# [EXERCISE BRIEF]
Only an exact copy of the lines beginning at the one that contains "[176.13-177.13s]" and ending at the last line of the records below counts as the answer.

# [INPUT DATA]
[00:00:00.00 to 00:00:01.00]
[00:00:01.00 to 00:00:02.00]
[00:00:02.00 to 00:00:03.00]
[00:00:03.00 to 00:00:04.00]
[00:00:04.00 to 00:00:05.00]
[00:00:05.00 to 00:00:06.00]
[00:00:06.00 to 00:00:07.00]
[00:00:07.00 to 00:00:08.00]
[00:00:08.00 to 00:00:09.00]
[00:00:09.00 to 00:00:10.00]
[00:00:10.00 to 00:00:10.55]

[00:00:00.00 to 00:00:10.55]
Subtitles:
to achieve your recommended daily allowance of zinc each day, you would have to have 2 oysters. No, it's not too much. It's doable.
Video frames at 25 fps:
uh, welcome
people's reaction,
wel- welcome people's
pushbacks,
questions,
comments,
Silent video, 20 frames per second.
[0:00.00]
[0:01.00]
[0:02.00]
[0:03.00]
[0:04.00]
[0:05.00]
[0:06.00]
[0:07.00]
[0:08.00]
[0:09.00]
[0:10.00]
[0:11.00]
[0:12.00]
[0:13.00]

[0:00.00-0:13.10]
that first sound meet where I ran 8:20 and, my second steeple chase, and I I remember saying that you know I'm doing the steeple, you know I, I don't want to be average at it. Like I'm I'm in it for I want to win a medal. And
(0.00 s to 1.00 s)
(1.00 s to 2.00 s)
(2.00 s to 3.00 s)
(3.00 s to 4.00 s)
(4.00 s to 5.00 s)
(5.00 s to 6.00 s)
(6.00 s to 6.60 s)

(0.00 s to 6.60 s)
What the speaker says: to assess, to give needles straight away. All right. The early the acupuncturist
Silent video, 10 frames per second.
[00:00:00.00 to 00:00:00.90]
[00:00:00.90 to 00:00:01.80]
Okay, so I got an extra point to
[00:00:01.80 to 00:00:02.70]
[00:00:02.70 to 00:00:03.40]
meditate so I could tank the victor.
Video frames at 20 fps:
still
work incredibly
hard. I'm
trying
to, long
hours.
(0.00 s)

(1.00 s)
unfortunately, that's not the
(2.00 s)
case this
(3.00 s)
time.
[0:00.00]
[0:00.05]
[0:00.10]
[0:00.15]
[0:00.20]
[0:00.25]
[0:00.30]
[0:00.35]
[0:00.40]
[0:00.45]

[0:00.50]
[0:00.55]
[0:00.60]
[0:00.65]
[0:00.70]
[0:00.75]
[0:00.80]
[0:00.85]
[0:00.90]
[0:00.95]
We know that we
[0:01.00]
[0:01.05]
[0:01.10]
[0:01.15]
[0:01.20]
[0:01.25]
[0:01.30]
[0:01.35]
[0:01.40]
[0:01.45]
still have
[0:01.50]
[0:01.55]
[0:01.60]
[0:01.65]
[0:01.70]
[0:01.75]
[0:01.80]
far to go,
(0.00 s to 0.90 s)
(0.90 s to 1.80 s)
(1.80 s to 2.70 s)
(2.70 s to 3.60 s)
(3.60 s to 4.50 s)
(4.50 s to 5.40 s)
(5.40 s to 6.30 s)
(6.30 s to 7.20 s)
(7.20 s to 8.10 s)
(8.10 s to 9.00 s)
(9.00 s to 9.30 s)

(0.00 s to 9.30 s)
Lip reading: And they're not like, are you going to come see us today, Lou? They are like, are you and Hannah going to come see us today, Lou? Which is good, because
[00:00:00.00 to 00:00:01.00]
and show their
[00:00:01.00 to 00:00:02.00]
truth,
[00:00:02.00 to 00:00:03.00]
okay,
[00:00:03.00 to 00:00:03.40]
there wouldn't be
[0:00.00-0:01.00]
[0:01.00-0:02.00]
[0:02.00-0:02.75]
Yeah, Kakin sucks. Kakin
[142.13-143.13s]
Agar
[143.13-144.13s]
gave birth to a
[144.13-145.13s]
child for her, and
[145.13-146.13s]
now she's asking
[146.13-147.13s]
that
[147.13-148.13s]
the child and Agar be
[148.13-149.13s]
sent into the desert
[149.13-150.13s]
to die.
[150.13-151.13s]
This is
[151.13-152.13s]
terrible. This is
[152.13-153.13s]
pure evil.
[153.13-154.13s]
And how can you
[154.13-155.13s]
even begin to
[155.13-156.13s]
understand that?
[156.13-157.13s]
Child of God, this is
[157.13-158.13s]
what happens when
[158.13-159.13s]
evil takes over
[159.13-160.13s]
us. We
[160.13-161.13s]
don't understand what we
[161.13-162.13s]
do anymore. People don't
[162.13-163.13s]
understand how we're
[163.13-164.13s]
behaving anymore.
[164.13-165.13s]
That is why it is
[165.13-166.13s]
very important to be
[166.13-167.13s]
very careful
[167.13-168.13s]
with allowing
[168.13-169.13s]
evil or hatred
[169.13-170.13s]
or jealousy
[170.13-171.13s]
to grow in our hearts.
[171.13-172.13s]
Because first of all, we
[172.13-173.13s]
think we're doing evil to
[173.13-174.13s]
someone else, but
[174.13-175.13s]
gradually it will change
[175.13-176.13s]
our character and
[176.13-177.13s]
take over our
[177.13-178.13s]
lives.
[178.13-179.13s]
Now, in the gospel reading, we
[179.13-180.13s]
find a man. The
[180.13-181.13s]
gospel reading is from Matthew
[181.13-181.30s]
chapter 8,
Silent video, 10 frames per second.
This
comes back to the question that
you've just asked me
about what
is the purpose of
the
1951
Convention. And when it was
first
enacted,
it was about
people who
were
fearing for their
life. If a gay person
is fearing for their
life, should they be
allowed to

# [EXERCISE SOLUTION]
[176.13-177.13s]
take over our
[177.13-178.13s]
lives.
[178.13-179.13s]
Now, in the gospel reading, we
[179.13-180.13s]
find a man. The
[180.13-181.13s]
gospel reading is from Matthew
[181.13-181.30s]
chapter 8,
Silent video, 10 frames per second.
This
comes back to the question that
you've just asked me
about what
is the purpose of
the
1951
Convention. And when it was
first
enacted,
it was about
people who
were
fearing for their
life. If a gay person
is fearing for their
life, should they be
allowed to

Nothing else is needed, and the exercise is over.